Jesteśmy na dużym zakręcie, we wszelkich przemianach rewolucyjnych  słabsza część społeczeństwa ponosi największe konsekwencje.   Najważniejsza dla as niewidomych to praca, nie wyobrażam sobie, że mógłbym przejść przez życie bez pracy   Do pracy zawsze chodziłem z radością , wiedziałem, że jestem potrzebny, najważniejszym jest rozwiązanie problemu zatrudnienia, zwłaszcza dla młodych, to problem zasadniczy, podstawowy, nie daję tu recepty,  ale jeśli tego nie problemu  nie rozwiążemy,  to nie będziemy się liczyli.
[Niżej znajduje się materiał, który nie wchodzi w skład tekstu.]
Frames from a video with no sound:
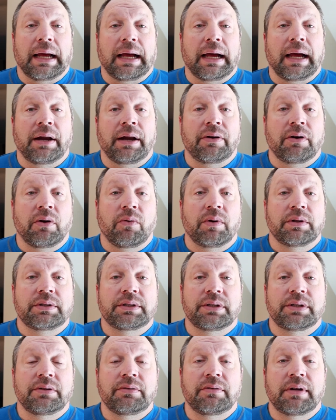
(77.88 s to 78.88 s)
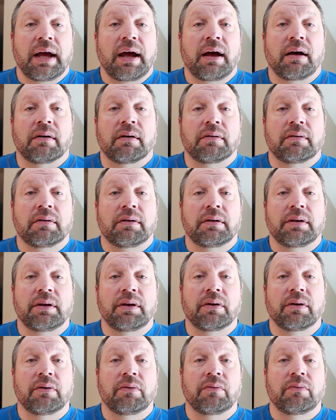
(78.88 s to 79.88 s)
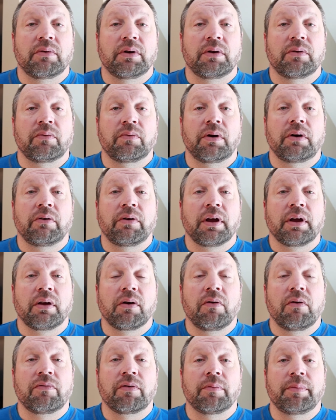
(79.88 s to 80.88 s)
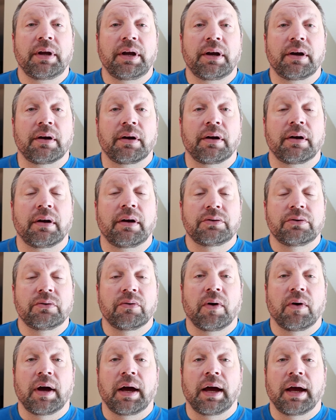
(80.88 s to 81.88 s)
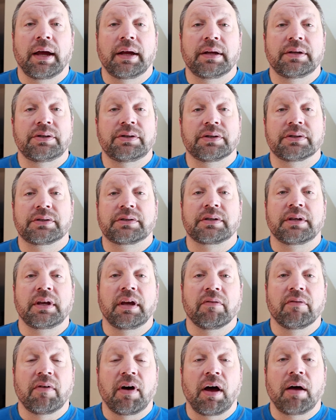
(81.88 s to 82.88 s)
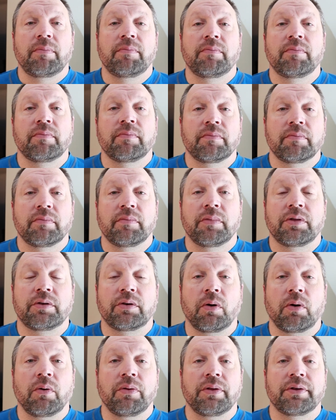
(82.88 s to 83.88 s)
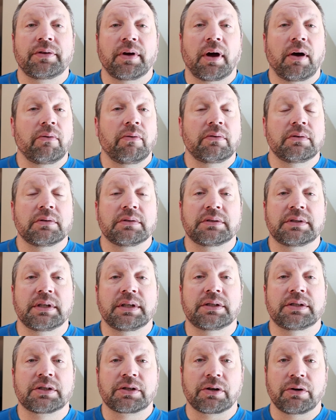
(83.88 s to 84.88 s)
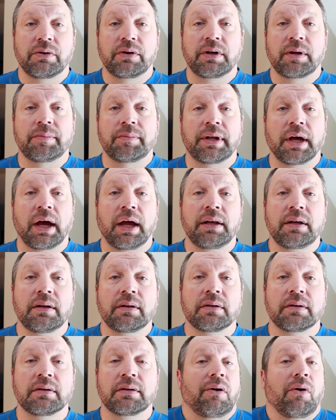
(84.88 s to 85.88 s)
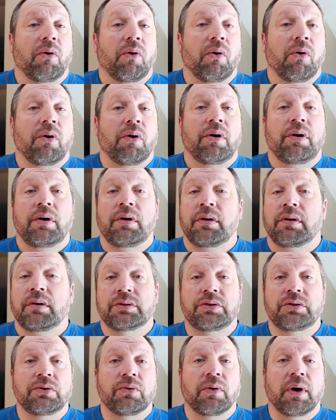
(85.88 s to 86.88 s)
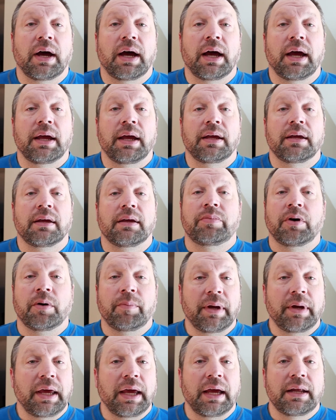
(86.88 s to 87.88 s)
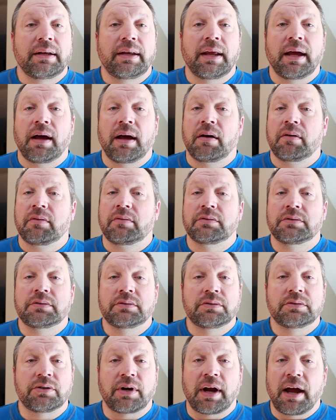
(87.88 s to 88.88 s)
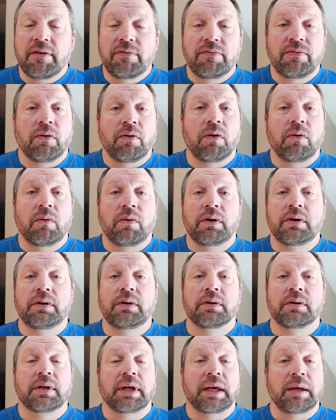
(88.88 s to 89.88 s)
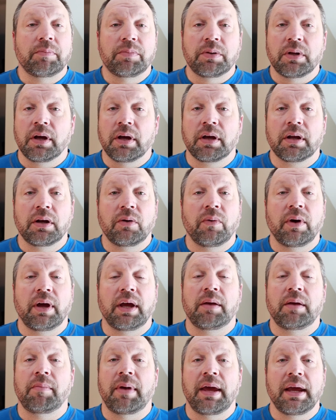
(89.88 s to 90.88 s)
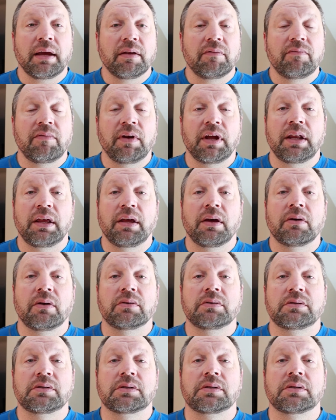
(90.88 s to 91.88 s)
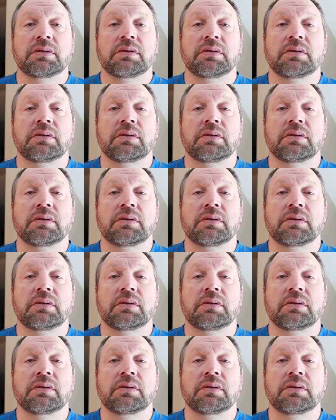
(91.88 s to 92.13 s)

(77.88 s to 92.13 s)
I don't know what to do now. You know, what, where do I go from here? Do I just give up, throw in the towel and say, screw it, I'm done? Or do I put my head down, drive forward, keep plugging away, making videos,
W pracy człowiek się  wyzwala, realizuje się. Nie można mówić , że jestem człowiekiem wolnym pełnowartościowym, jeśli nie pracuję, w okresie przejściowym ten problem będzie najważniejszy dla niewidomych, dla PZN  i dla wszystkich, którym sprawy inwalidów są bliskie. Jest to fragment wywiadu z Kazimierzem Lemańczykiem.